Environment variables

WEBREAPER_DEBUG

Show debugging output (implies verbose output). This is the same as the -d switch.

WEBREAPER_VERBOSE

Show progress information. This is the same as the -v switch.

WEBREAPER_DIR

Store downloads in this directory. Script uses the current working directory if this directory does not exist.

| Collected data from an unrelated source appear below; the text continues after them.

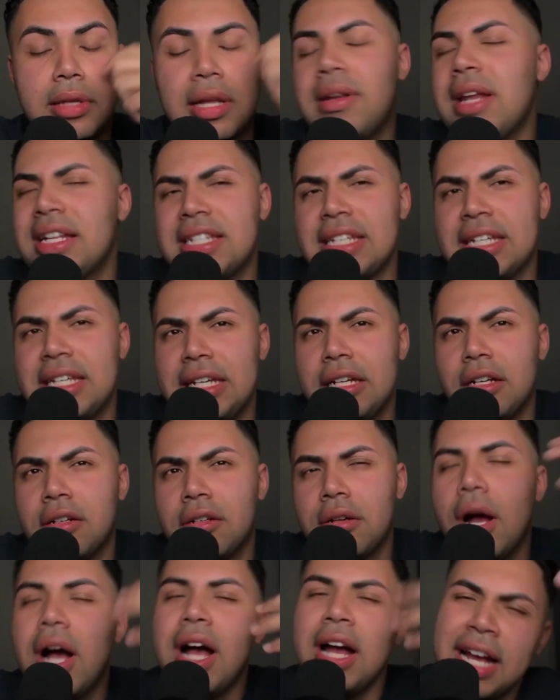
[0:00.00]
and not to
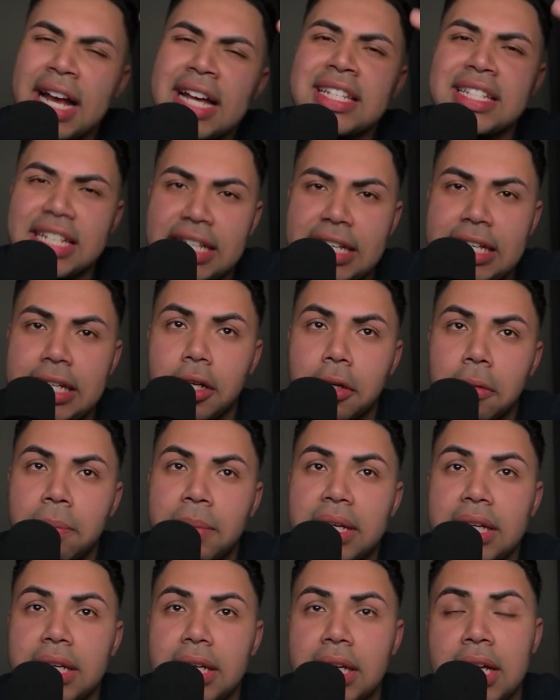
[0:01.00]
hear, I guess to hear,
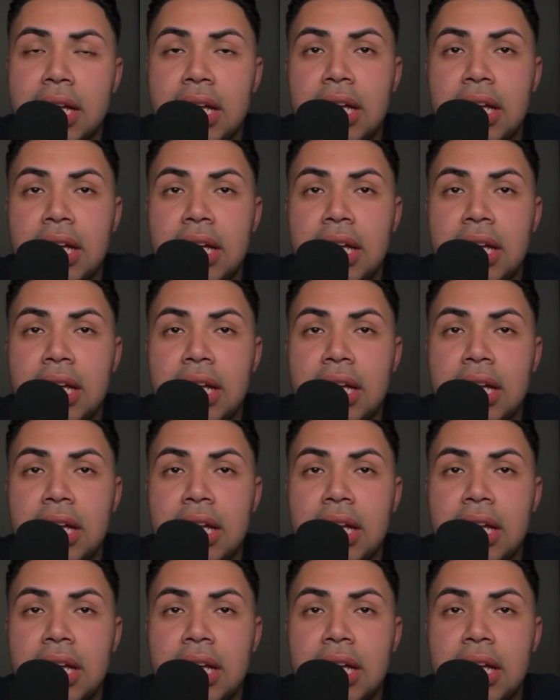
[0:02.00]
but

This is the same as the -D switch.

Wish list

limit directory level
limit content types, file names to store
specify a set of patterns to ignore
do conditional GETs
Tk or curses interface?
create an error log, report, or something
download stats (clock time, storage space, etc)
multiple levels of verbosity for output
read items from a config file
allow user to add/delete allowed domains during runtime
ensure that path names are safe (i.e. no ..)

SEE ALSO

lwp-rget (comes with LWP)

SOURCE AVAILABILITY

This source is part of a SourceForge project which always has the latest sources in CVS, as well as all of the previous releases.

        http://sourceforge.net/projects/brian-d-foy/

If, for some reason, I disappear from the world, one of the other members of the project can shepherd this module appropriately.

AUTHOR

brian d foy, <bdfoy@cpan.org>

COPYRIGHT

Copyright 2003-4, brian d foy, All rights reserved.

You may use this program under the same terms as Perl itself.